## [Task item]
Without the pictures, can you quote each line below exactly?
......
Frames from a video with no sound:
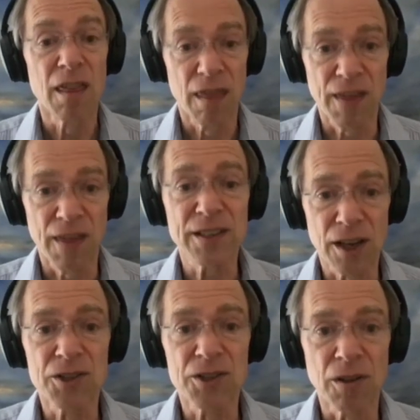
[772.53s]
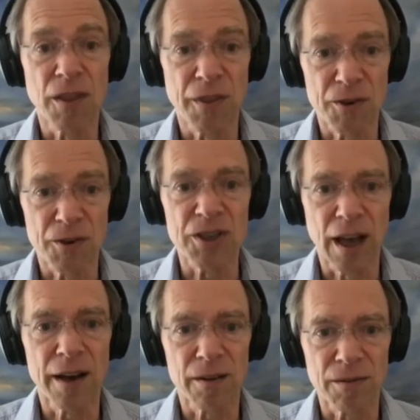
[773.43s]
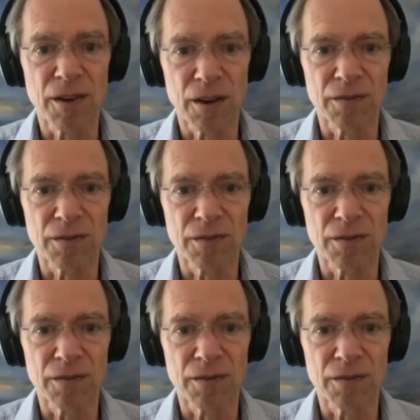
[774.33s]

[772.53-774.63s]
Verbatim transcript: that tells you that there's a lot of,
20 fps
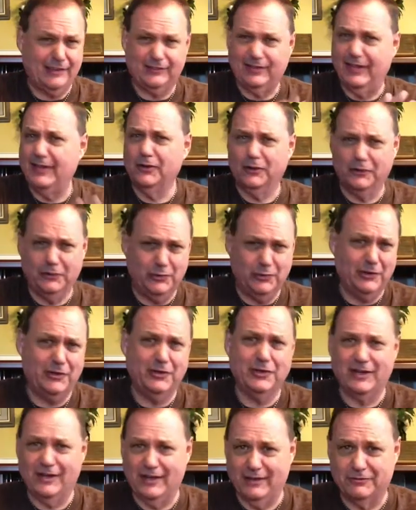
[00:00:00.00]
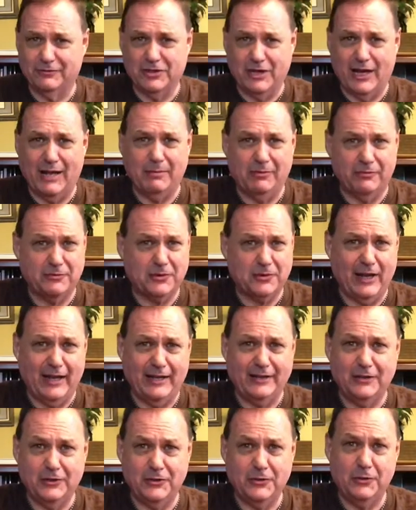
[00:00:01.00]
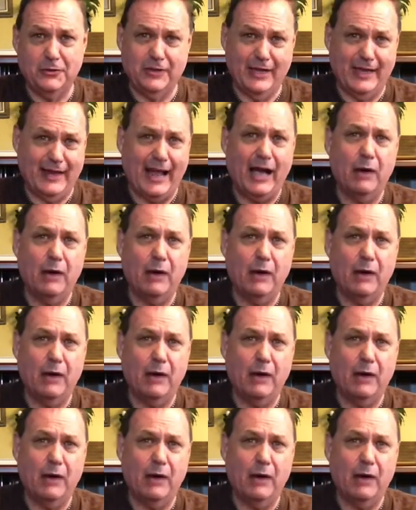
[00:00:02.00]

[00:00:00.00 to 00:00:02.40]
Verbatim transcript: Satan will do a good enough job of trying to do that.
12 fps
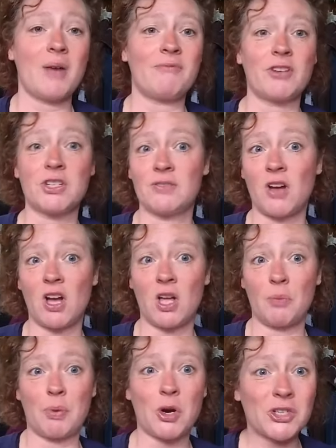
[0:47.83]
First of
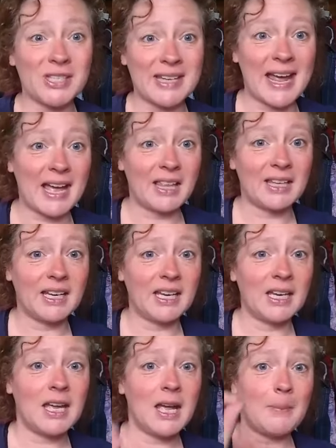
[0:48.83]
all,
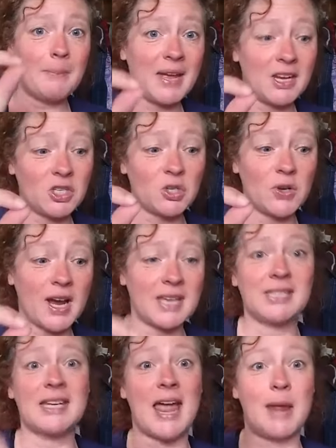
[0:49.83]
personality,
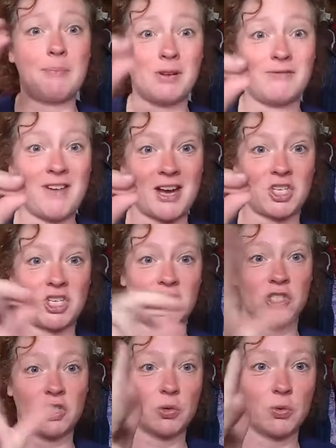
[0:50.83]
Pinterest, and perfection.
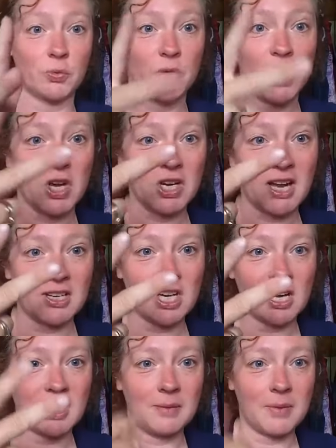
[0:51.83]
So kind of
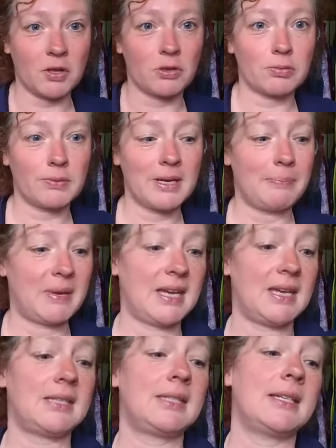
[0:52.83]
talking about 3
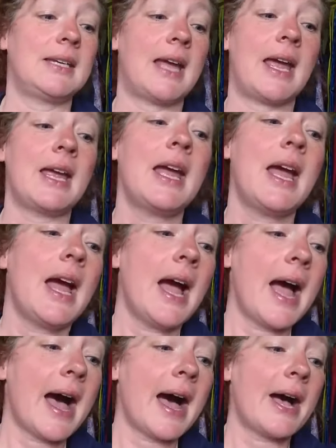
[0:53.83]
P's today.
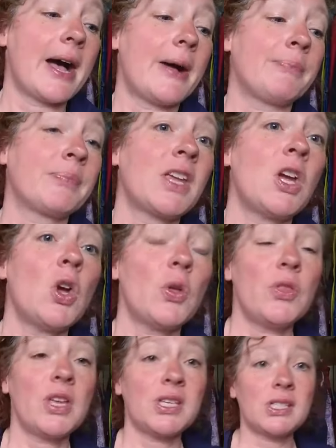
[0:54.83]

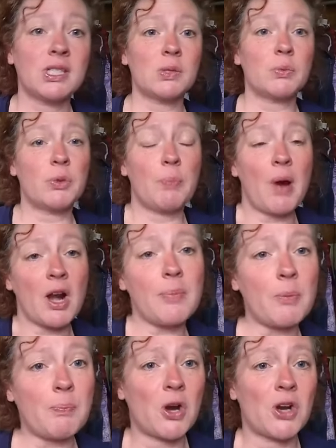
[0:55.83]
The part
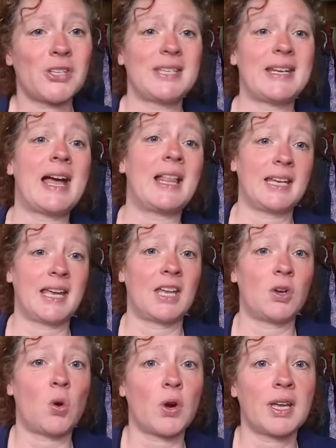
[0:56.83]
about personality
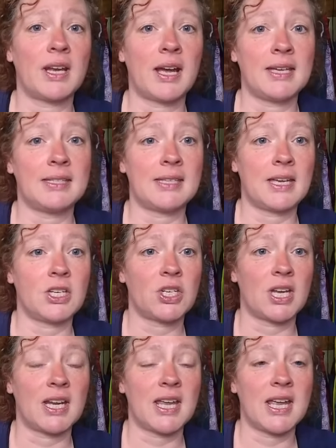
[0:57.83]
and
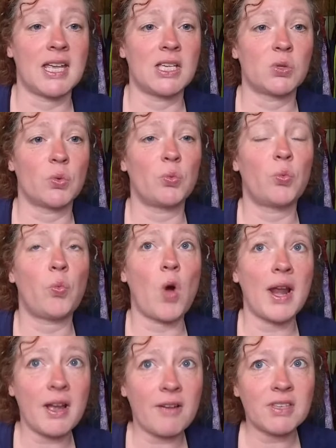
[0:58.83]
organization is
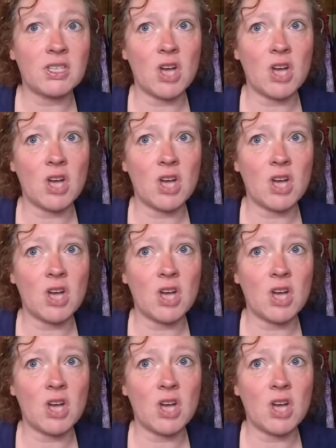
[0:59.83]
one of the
......
## [Output below]
Frames from a video with no sound:
[772.53s]
[773.43s]
[774.33s]

[772.53-774.63s]
Verbatim transcript: that tells you that there's a lot of,
20 fps
[00:00:00.00]
[00:00:01.00]
[00:00:02.00]

[00:00:00.00 to 00:00:02.40]
Verbatim transcript: Satan will do a good enough job of trying to do that.
12 fps
[0:47.83]
First of
[0:48.83]
all,
[0:49.83]
personality,
[0:50.83]
Pinterest, and perfection.
[0:51.83]
So kind of
[0:52.83]
talking about 3
[0:53.83]
P's today.
[0:54.83]

[0:55.83]
The part
[0:56.83]
about personality
[0:57.83]
and
[0:58.83]
organization is
[0:59.83]
one of the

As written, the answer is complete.